Why no rlogin to nodes?

Mon Oct 16 11:04:46 PDT 2000

On Mon, 16 Oct 2000, Walt Dabell wrote:

> So are you saying that I _SHOULD_ run SB? I'm not now, and hadn't
> intended to... There would have to be a monumental reason to switch
> at this point. But for the future cluster... 

If you have a true beowulf, you should at least give it a try.  I know
Don and Erik pretty well (and just met Dan Ridge this weekend:-) and
they are pretty sharp.  As in air molecules spontaneously ionize when
they get near their heads and their feet spark when they walk;-).  I
spent more than an hour picking over its structure with Erik and how
bproc (which he mostly wrote) does this and that.  It is about as close
to "beowulf in a box" as you can get, and if you are concerned with
scalability or efficiency/overhead, it is almost certainly the most
scalable and most efficient setup you are likely to ever see.

One very nice thing about it that I plan to try is that you don't have
to totally commit to it to give it a spin.  I think, from what Erik and
Don said at different times, that it works best if you can give the
distribution a GB or two of hard disk on the "master node", but the
nodes can boot non-destructively from their CD's or floppies (leaving
their current install images intact).  Since the nodes pretty much run
out of ramdisk after boot, they don't need room on any local disk.
Since they don't use NFS (or at least don't have to use NFS) they don't
even need any room on an exported volume.  The nodes are cosmically thin
and don't even support a true login.  I'm hoping to test it in the next
day or so on my home beowulf without altering the current setup of my
nodes/slave workstations in the slightest.
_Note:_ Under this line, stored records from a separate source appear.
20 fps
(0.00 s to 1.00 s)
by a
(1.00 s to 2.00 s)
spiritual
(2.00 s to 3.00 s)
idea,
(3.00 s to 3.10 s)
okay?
The minimal node hardware configuration sounded like MoBo+CPU+128MB(or
more)+NIC+[floppy OR CD] -- call it $500 in Celeron or Duron packaging;
a hundred or two more in PIII or full Athlon.  You might need a single
video card at first to set the BIOS not to bitch when it discovers no
KVM and to tell it to boot from the CD-ROM, if that's the configuration
you choose (which is the one they prefer, since floppies deteriorate
from dust when sitting open in a floppy drive for six months).  You can
also remote boot the whole thing diskless if you have the appropriate
NIC proms (and save, I supposed the cost of a floppy or CD drive).
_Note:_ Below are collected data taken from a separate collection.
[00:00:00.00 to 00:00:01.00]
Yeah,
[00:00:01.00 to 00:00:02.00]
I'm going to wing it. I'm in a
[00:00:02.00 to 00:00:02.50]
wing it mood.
Hopefully they'll correct me if I've got any of the above wrong.

So you don't have to do much of anything to try it out, provided that
you've got a tiny bit of free space on a "master" node somewhere.  If
you don't like it, just put lilo back the way it was and delete it.

They made the email cluster at ALSC (systems they'd never seen before)
into a beowulf, and then turned it back into the email cluster by just
pulling out the Scyld CD's and rebooting.  Pretty cool, actually.

> > You do not (and should not) run rshd, rlogind, telnetd and ftpd.  The
> > only service a typical workstation needs to offer these days to enable
> > just about all the kinds of incoming access one requires to support
> > parallel calculations, remote logins, remote file copies (bidirectional)
> > and so forth is sshd.  sshd replaces rshd (but is run standalone, not
> 
> Doesn't ssh have some extra overhead? I assume too that you
> were making that recommendation assuming that I was not running
> a dedicated cluster. Current and future clusters sit behind a mother
> node, future also behind a firewall. Is there an advantage to running
> ssh on such a cluster? I assume not?

Before the Scyld solution, I would have said yes, and would still say
yes on a roll-your-own cluster.  First of all, yes ssh has extra
overhead but a) that is its strength more than its weakness and b) the
overhead is almost certainly negligible to a parallel programmer unless
they're doing something like using the shell to farm out lots of little
programs and manage I/O for them.  If you're usage pattern is "start a
big PVM or MPI calculation and then come back a day later" you hardly
care if the remote shell that starts the local pvmd's on the slave nodes
takes 0.2 seconds vs 0.1 seconds (vs the astronomically small amount of
time it takes bproc to do it, since it doesn't have to fork a shell at
all on the node to run the program).  Even the longest time is still
negligible.  

The reasons I think it is good to have on nodes on roll-your-own
beowulfs are:

  a) It is a pain to put a monitor on a headless node, so you'll want to
be able to run an xterm on the nodes.  ssh facilitates this and even
sets things up so you can run X-GUI commands on the nodes (should you
have/need/prefer an X interface to something) transparently.
  b) ssh allows you to install an /etc/environment file on nodes to set
key environment variables for all users without needing access to their
home directories or .files.
  c) You've got to have SOMETHING to get onto the nodes and ssh is
superior in so many ways to telnet and/or rsh.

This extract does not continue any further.